**Exercise directions**
If a record below holds a picture, leave the picture out and copy the rest exactly.

(Information shown Opens)

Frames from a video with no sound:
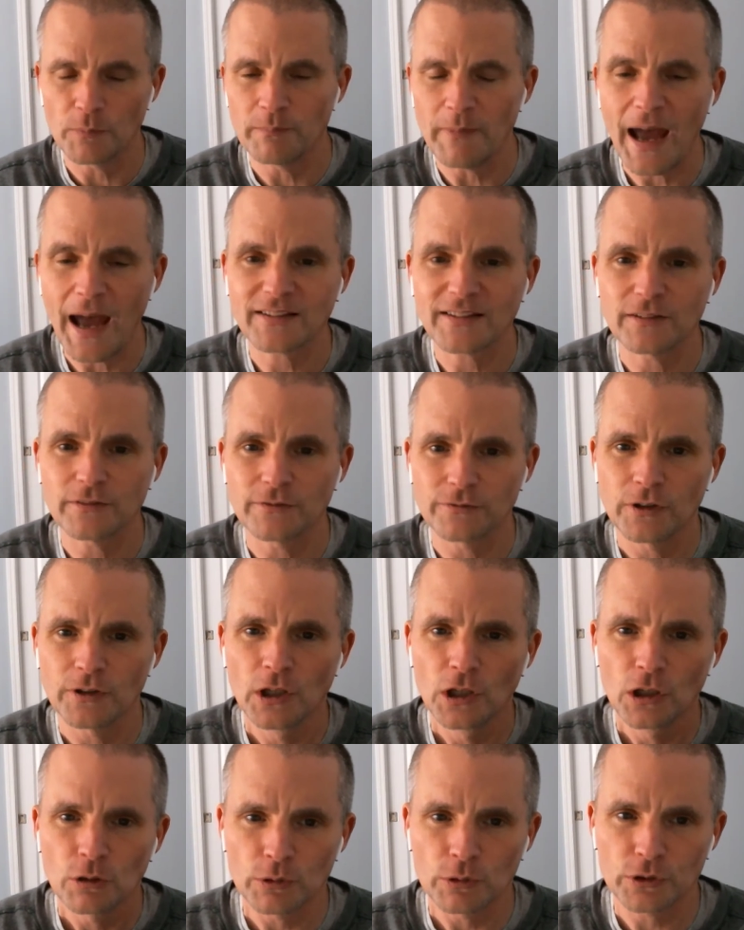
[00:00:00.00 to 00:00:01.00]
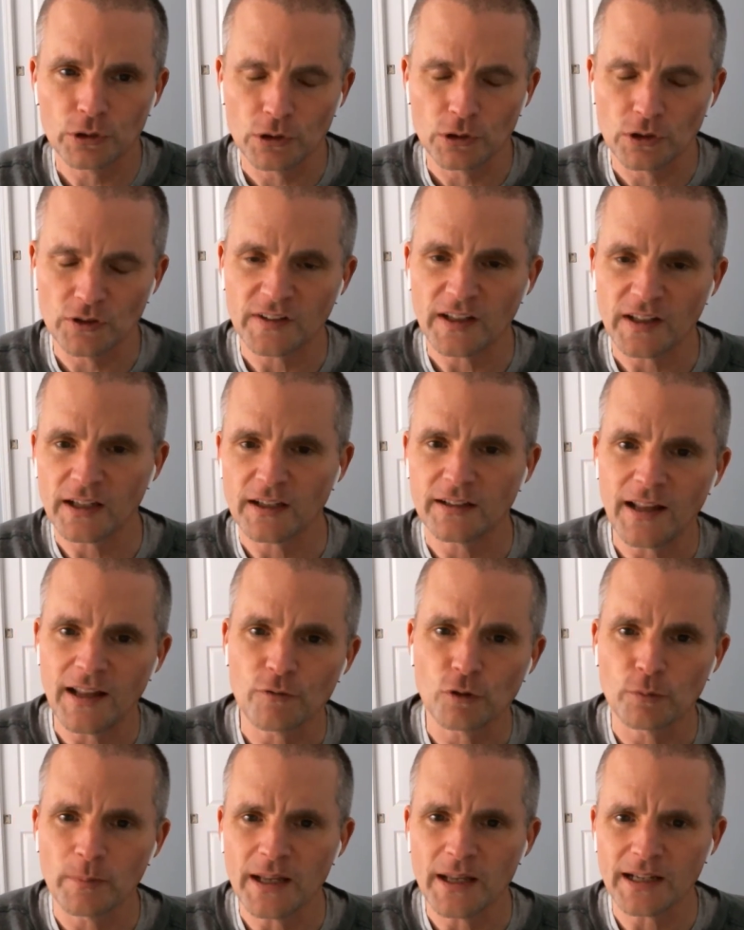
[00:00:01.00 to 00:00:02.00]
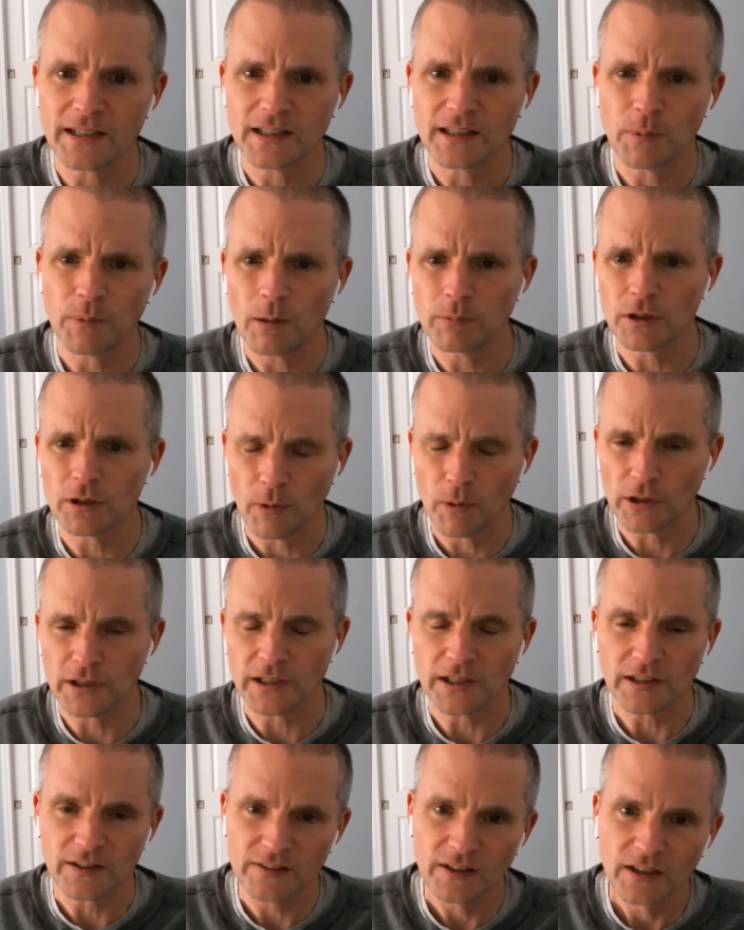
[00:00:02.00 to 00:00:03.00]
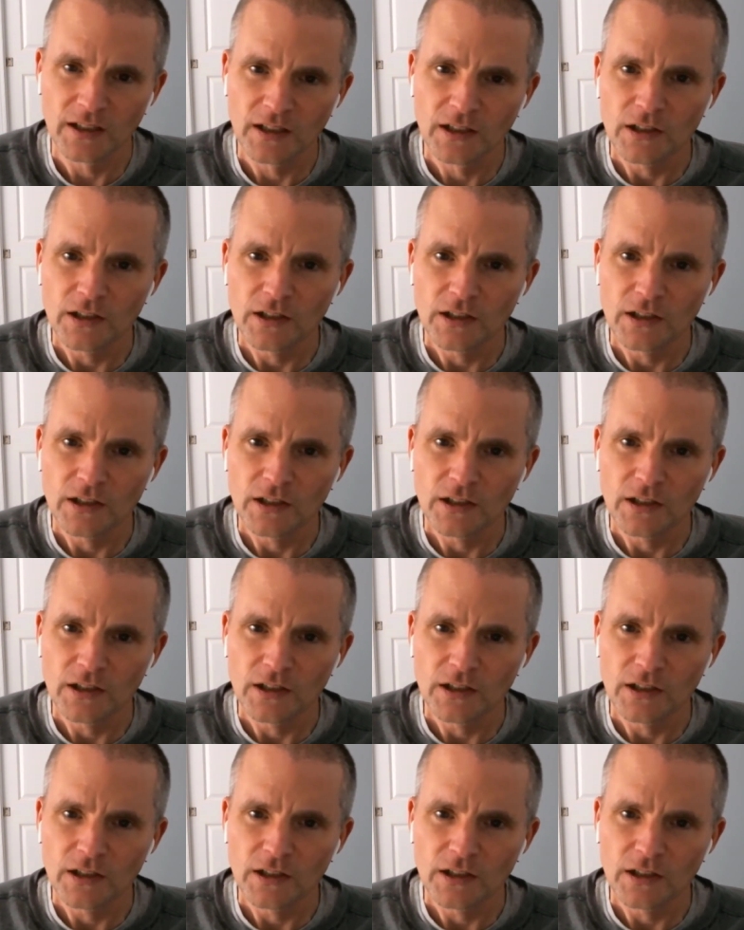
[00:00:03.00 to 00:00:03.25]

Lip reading: massive returns that they could never make in the public markets.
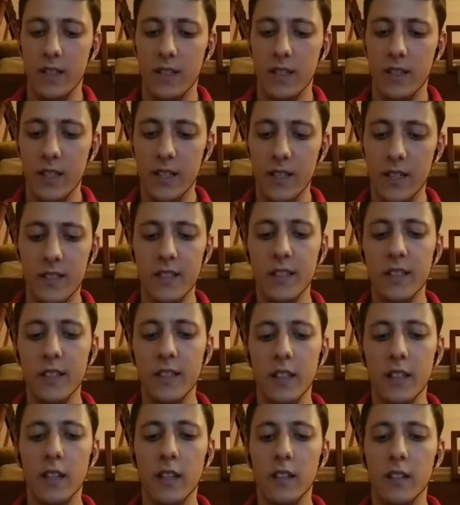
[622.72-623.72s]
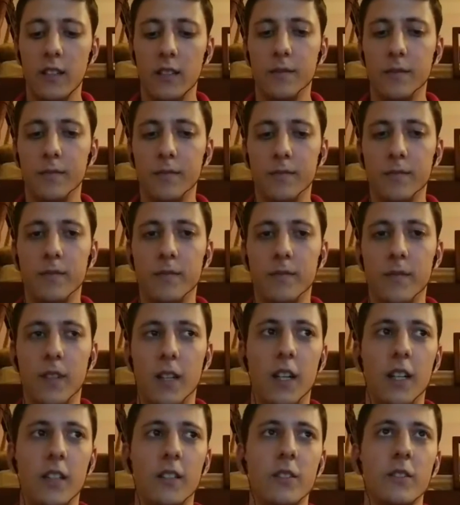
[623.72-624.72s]
it's in I
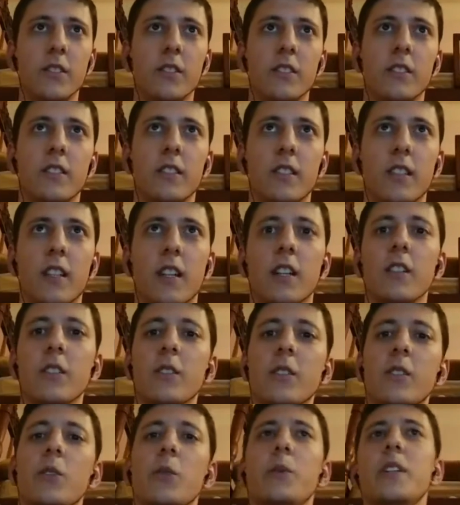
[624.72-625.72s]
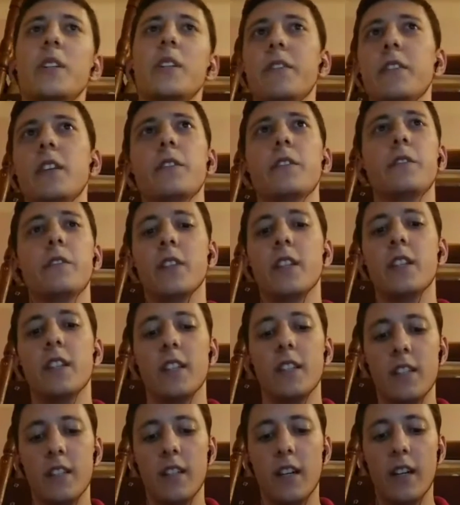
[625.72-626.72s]
don't I don't know if
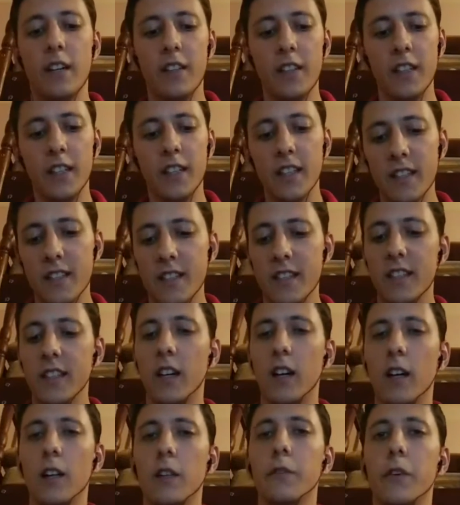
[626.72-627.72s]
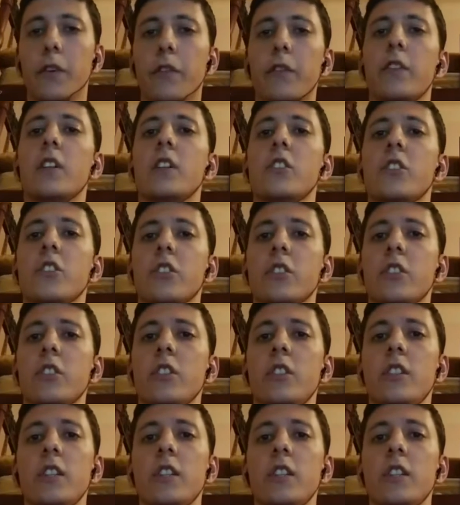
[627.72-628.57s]
I think it's in alpha version,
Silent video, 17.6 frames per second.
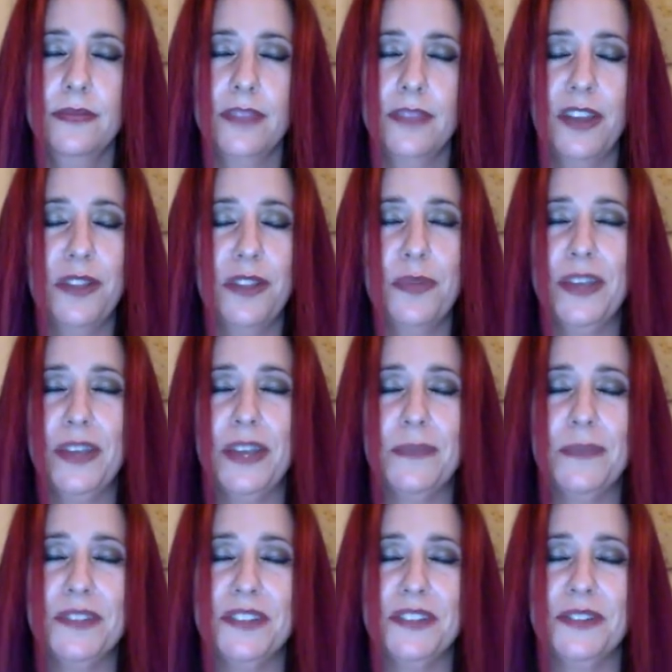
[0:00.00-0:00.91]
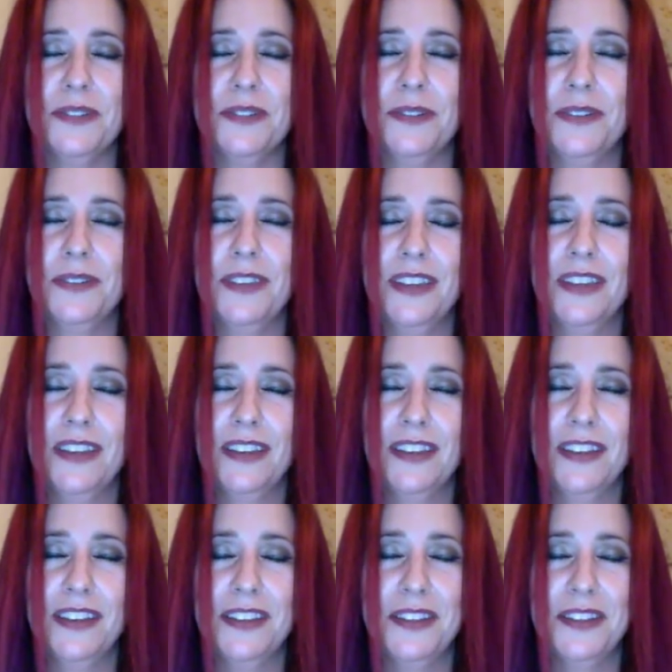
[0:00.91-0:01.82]
all the way up to
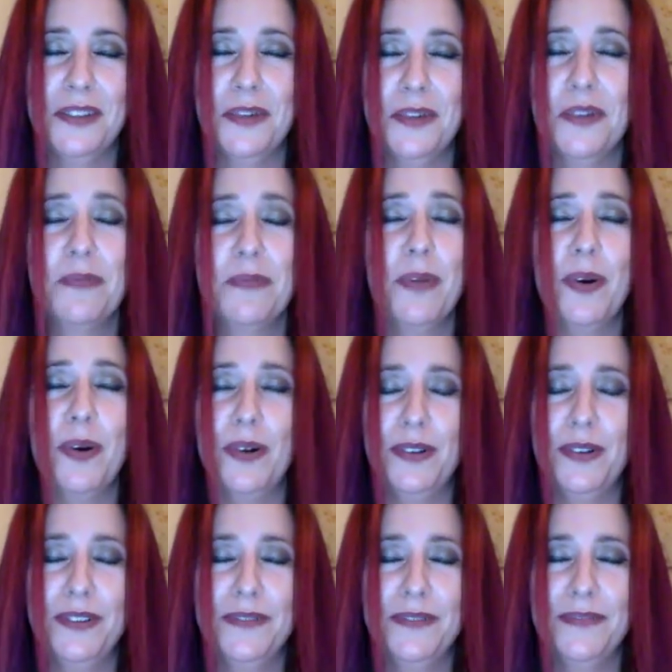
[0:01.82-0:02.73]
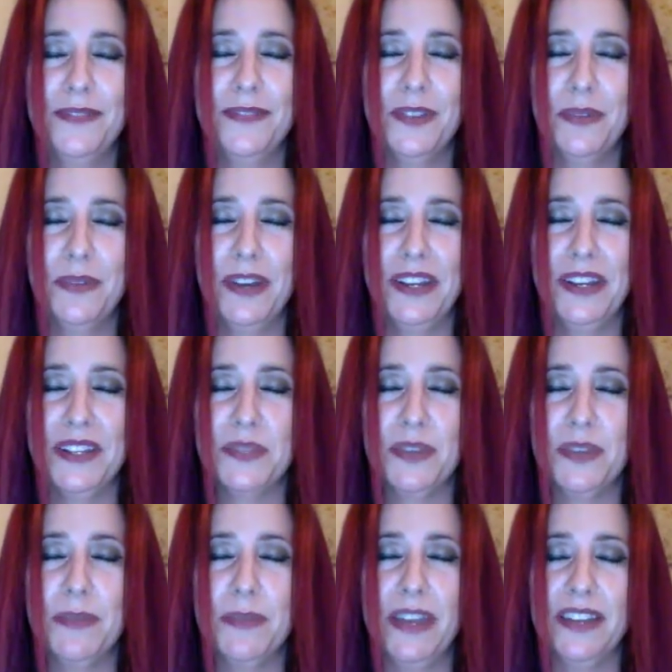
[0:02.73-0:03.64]
the North Pole, and winding its
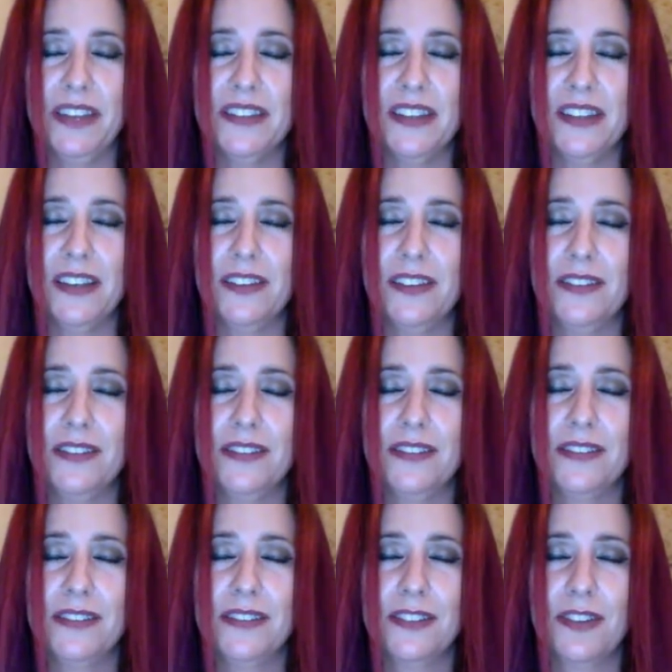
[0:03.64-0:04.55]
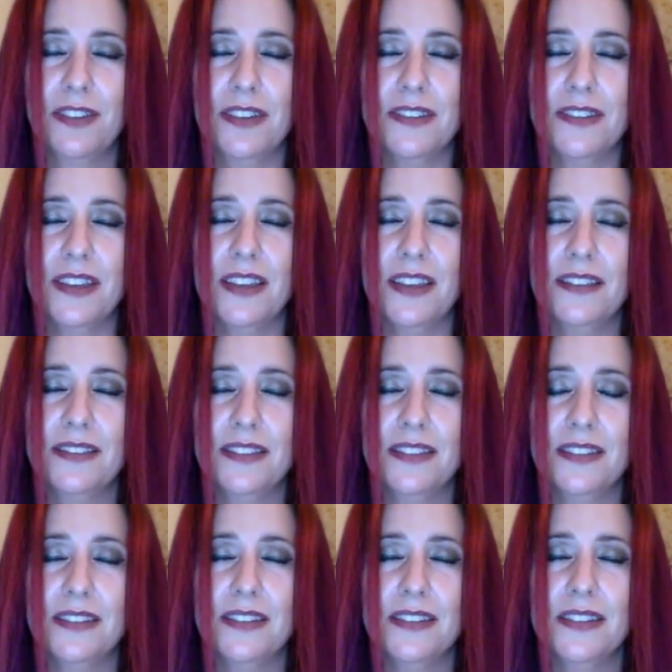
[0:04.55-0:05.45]
way back down across
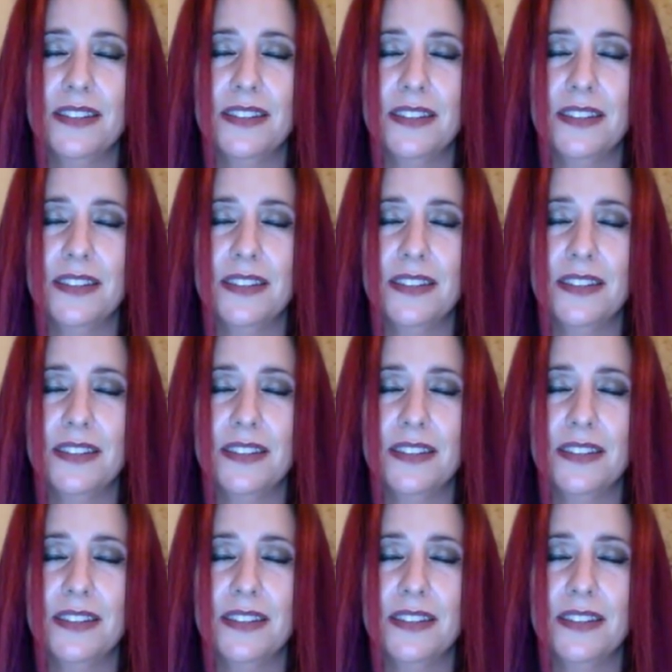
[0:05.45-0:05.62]
Iceland,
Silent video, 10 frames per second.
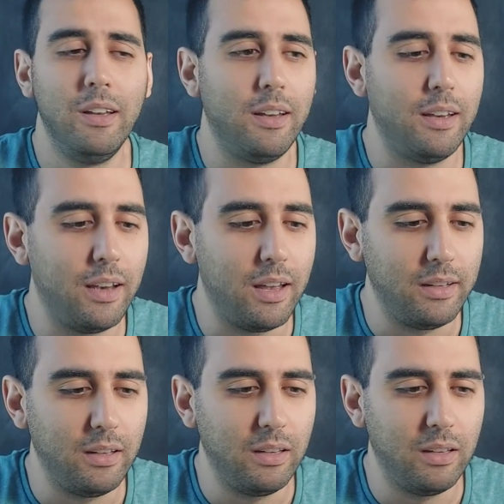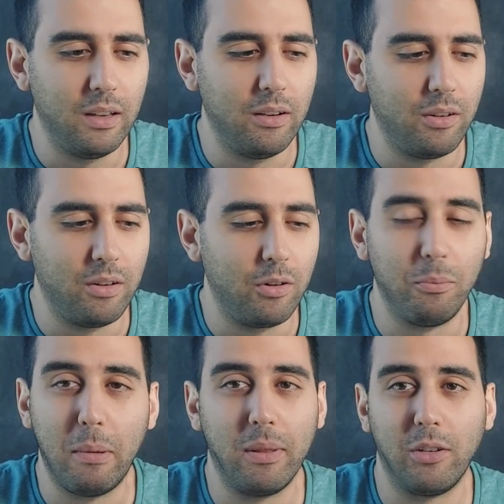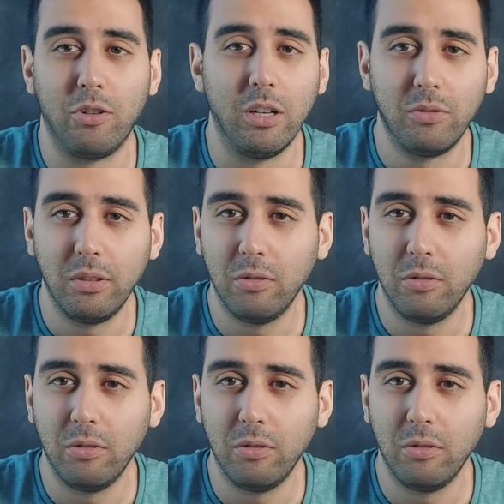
and or maybe the children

(Information shown Closes)

**Answer to the exercise**
Frames from a video with no sound:
[00:00:00.00 to 00:00:01.00]
[00:00:01.00 to 00:00:02.00]
[00:00:02.00 to 00:00:03.00]
[00:00:03.00 to 00:00:03.25]

Lip reading: massive returns that they could never make in the public markets.
[622.72-623.72s]
[623.72-624.72s]
it's in I
[624.72-625.72s]
[625.72-626.72s]
don't I don't know if
[626.72-627.72s]
[627.72-628.57s]
I think it's in alpha version,
Silent video, 17.6 frames per second.
[0:00.00-0:00.91]
[0:00.91-0:01.82]
all the way up to
[0:01.82-0:02.73]
[0:02.73-0:03.64]
the North Pole, and winding its
[0:03.64-0:04.55]
[0:04.55-0:05.45]
way back down across
[0:05.45-0:05.62]
Iceland,
Silent video, 10 frames per second.
and or maybe the children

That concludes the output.